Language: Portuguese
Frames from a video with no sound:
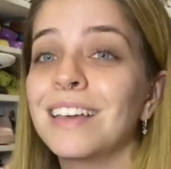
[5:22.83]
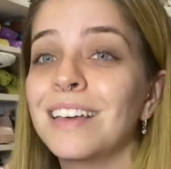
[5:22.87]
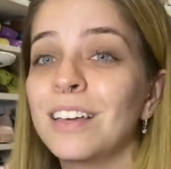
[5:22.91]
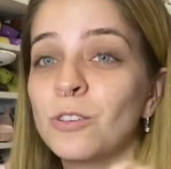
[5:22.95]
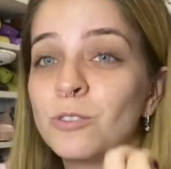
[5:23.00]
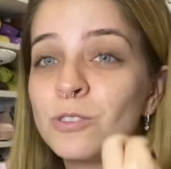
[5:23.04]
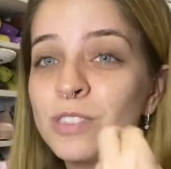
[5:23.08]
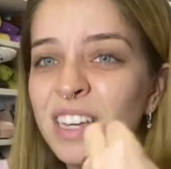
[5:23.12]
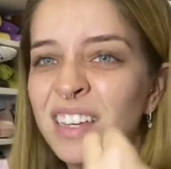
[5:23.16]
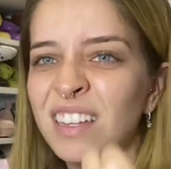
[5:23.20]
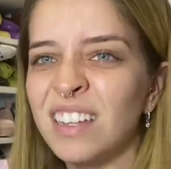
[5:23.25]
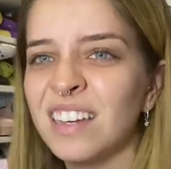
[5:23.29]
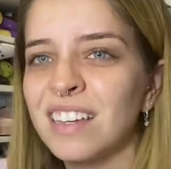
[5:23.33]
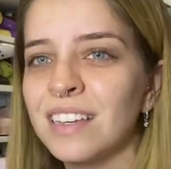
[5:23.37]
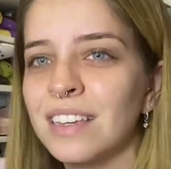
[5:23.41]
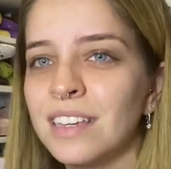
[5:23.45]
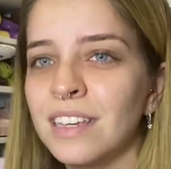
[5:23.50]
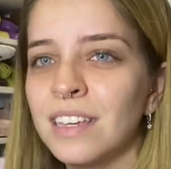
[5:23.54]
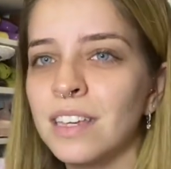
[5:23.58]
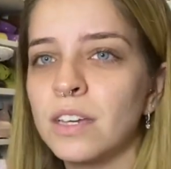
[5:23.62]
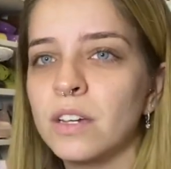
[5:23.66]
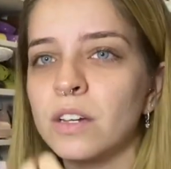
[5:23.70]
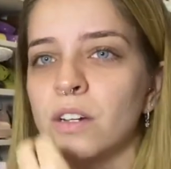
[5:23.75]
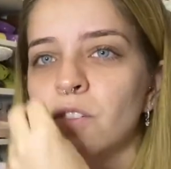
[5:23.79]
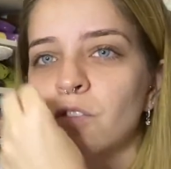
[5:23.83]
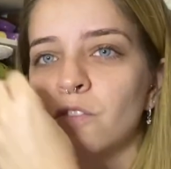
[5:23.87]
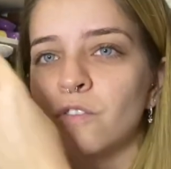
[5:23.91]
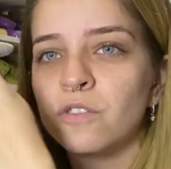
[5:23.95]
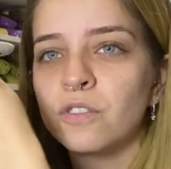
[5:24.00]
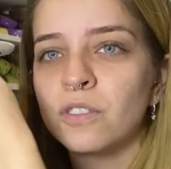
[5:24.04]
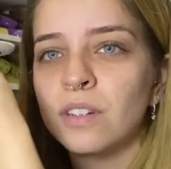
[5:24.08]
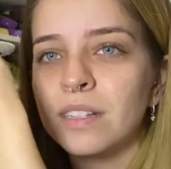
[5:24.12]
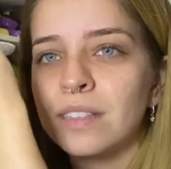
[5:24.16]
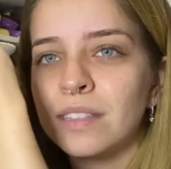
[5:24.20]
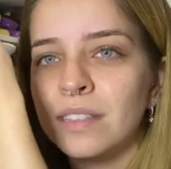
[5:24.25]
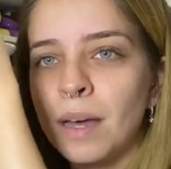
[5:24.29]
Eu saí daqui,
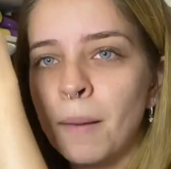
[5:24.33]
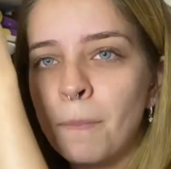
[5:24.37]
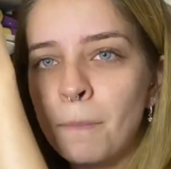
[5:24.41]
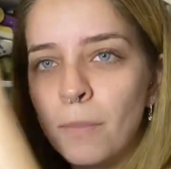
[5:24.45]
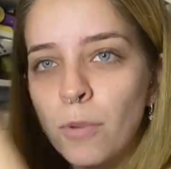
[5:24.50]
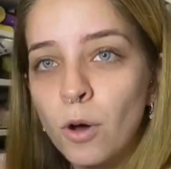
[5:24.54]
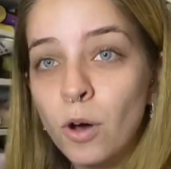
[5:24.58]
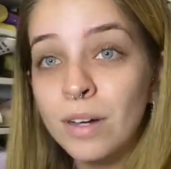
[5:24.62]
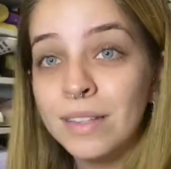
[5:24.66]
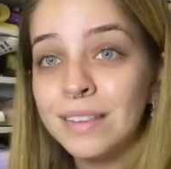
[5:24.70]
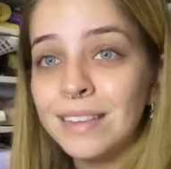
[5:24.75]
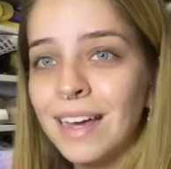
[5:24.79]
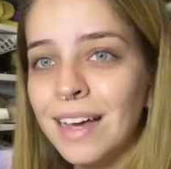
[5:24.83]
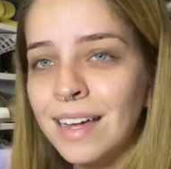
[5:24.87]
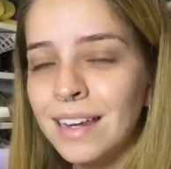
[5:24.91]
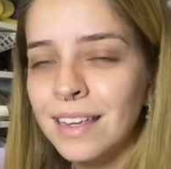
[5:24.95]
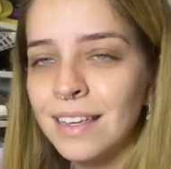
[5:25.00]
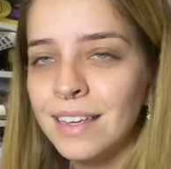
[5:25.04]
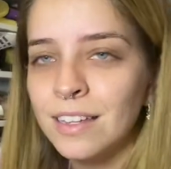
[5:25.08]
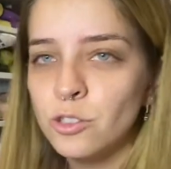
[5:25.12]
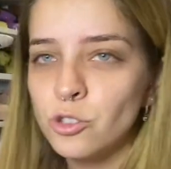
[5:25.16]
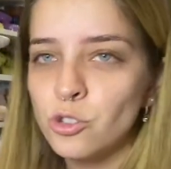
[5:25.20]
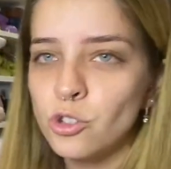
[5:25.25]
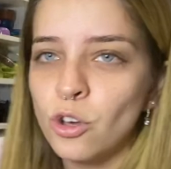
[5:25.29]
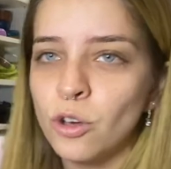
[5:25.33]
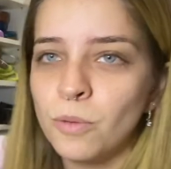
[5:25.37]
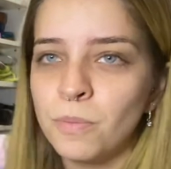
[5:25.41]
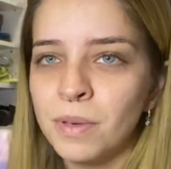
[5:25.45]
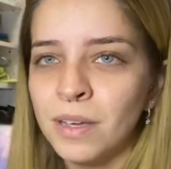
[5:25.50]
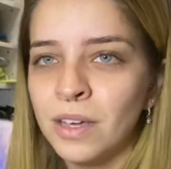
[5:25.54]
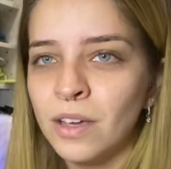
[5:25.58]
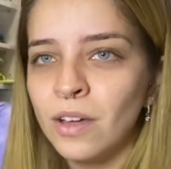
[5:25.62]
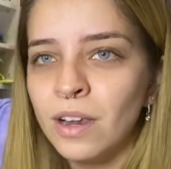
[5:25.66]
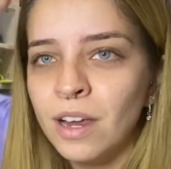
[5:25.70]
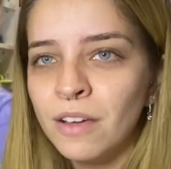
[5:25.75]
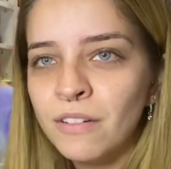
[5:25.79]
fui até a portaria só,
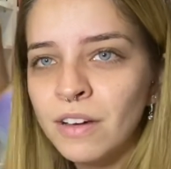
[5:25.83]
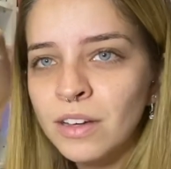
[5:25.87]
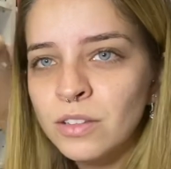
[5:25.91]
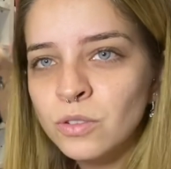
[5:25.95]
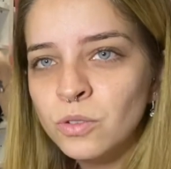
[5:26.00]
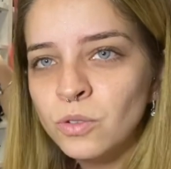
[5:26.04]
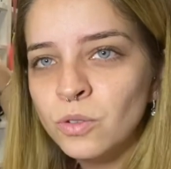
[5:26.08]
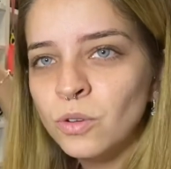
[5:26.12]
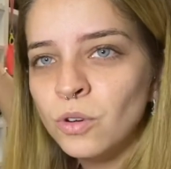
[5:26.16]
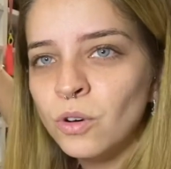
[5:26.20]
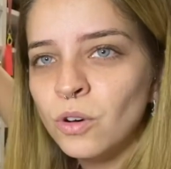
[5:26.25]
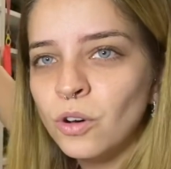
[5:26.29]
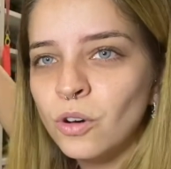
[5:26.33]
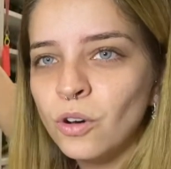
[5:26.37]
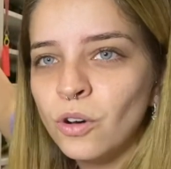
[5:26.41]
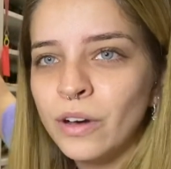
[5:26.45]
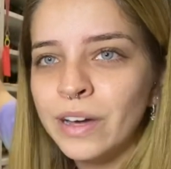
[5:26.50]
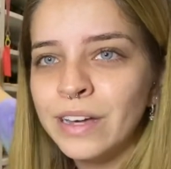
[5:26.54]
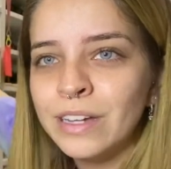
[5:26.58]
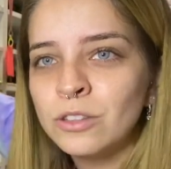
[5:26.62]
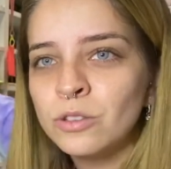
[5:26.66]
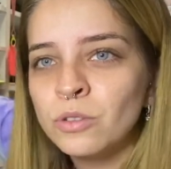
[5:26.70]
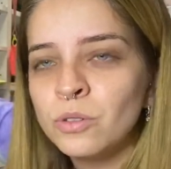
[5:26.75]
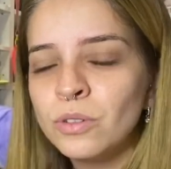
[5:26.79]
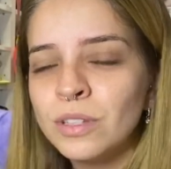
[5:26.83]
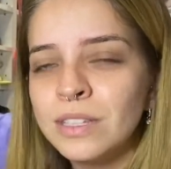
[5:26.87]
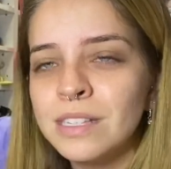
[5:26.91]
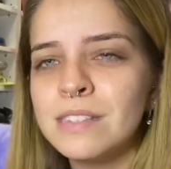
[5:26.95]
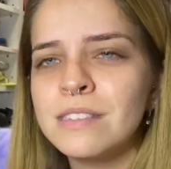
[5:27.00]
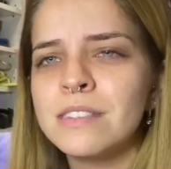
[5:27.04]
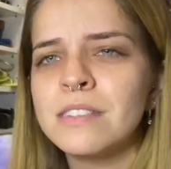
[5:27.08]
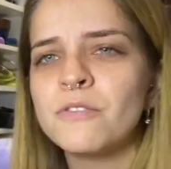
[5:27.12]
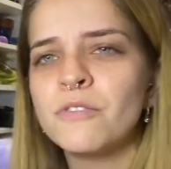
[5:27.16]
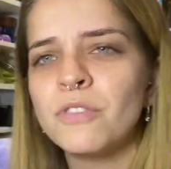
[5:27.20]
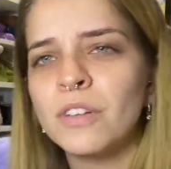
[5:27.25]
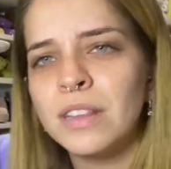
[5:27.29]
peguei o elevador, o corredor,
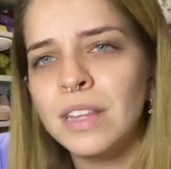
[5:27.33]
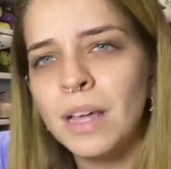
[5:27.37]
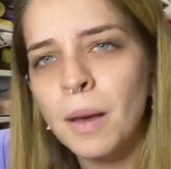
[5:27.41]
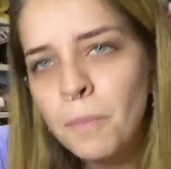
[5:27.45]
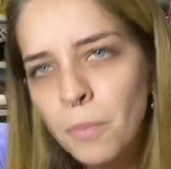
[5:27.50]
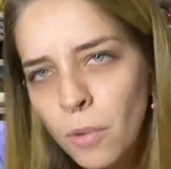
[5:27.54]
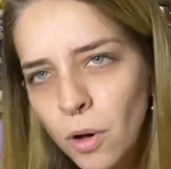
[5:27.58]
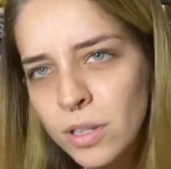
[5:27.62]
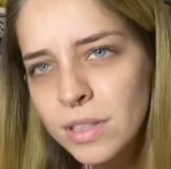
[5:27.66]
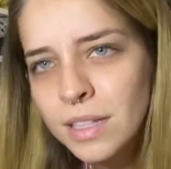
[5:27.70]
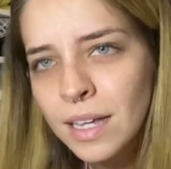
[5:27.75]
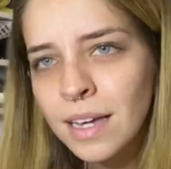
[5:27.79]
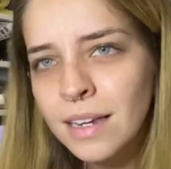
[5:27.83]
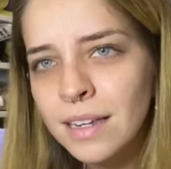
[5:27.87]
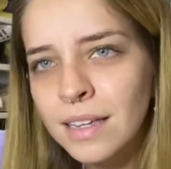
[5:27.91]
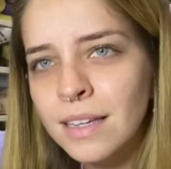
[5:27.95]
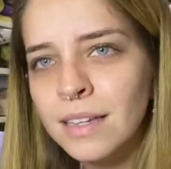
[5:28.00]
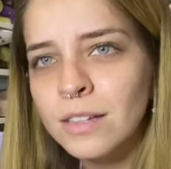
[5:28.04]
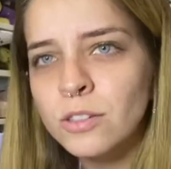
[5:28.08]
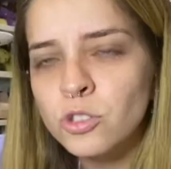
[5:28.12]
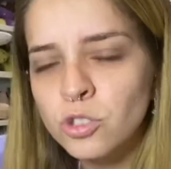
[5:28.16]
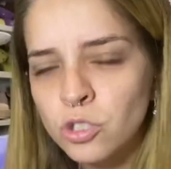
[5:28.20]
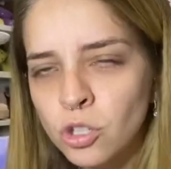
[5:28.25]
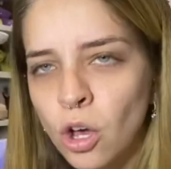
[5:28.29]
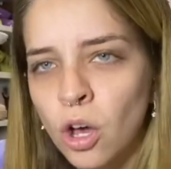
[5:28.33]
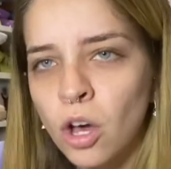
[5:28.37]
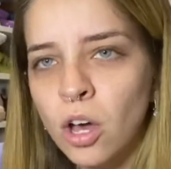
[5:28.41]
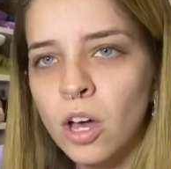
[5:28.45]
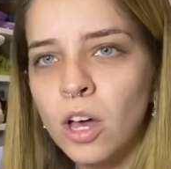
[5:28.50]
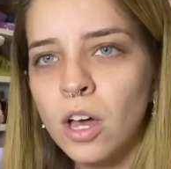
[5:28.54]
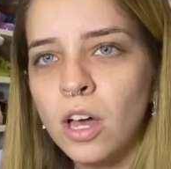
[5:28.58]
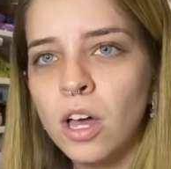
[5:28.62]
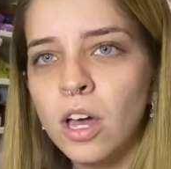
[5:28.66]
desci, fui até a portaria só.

☆ ☆ ☆ ☆ ☆ ☆ ☆

# WHAT YOU NEED TO DO:
Return every entry word for word, but drop any pictures.

# EXERCISE OUTPUT:
Language: Portuguese
Frames from a video with no sound:
[5:22.83]
[5:22.87]
[5:22.91]
[5:22.95]
[5:23.00]
[5:23.04]
[5:23.08]
[5:23.12]
[5:23.16]
[5:23.20]
[5:23.25]
[5:23.29]
[5:23.33]
[5:23.37]
[5:23.41]
[5:23.45]
[5:23.50]
[5:23.54]
[5:23.58]
[5:23.62]
[5:23.66]
[5:23.70]
[5:23.75]
[5:23.79]
[5:23.83]
[5:23.87]
[5:23.91]
[5:23.95]
[5:24.00]
[5:24.04]
[5:24.08]
[5:24.12]
[5:24.16]
[5:24.20]
[5:24.25]
[5:24.29]
Eu saí daqui,
[5:24.33]
[5:24.37]
[5:24.41]
[5:24.45]
[5:24.50]
[5:24.54]
[5:24.58]
[5:24.62]
[5:24.66]
[5:24.70]
[5:24.75]
[5:24.79]
[5:24.83]
[5:24.87]
[5:24.91]
[5:24.95]
[5:25.00]
[5:25.04]
[5:25.08]
[5:25.12]
[5:25.16]
[5:25.20]
[5:25.25]
[5:25.29]
[5:25.33]
[5:25.37]
[5:25.41]
[5:25.45]
[5:25.50]
[5:25.54]
[5:25.58]
[5:25.62]
[5:25.66]
[5:25.70]
[5:25.75]
[5:25.79]
fui até a portaria só,
[5:25.83]
[5:25.87]
[5:25.91]
[5:25.95]
[5:26.00]
[5:26.04]
[5:26.08]
[5:26.12]
[5:26.16]
[5:26.20]
[5:26.25]
[5:26.29]
[5:26.33]
[5:26.37]
[5:26.41]
[5:26.45]
[5:26.50]
[5:26.54]
[5:26.58]
[5:26.62]
[5:26.66]
[5:26.70]
[5:26.75]
[5:26.79]
[5:26.83]
[5:26.87]
[5:26.91]
[5:26.95]
[5:27.00]
[5:27.04]
[5:27.08]
[5:27.12]
[5:27.16]
[5:27.20]
[5:27.25]
[5:27.29]
peguei o elevador, o corredor,
[5:27.33]
[5:27.37]
[5:27.41]
[5:27.45]
[5:27.50]
[5:27.54]
[5:27.58]
[5:27.62]
[5:27.66]
[5:27.70]
[5:27.75]
[5:27.79]
[5:27.83]
[5:27.87]
[5:27.91]
[5:27.95]
[5:28.00]
[5:28.04]
[5:28.08]
[5:28.12]
[5:28.16]
[5:28.20]
[5:28.25]
[5:28.29]
[5:28.33]
[5:28.37]
[5:28.41]
[5:28.45]
[5:28.50]
[5:28.54]
[5:28.58]
[5:28.62]
[5:28.66]
desci, fui até a portaria só.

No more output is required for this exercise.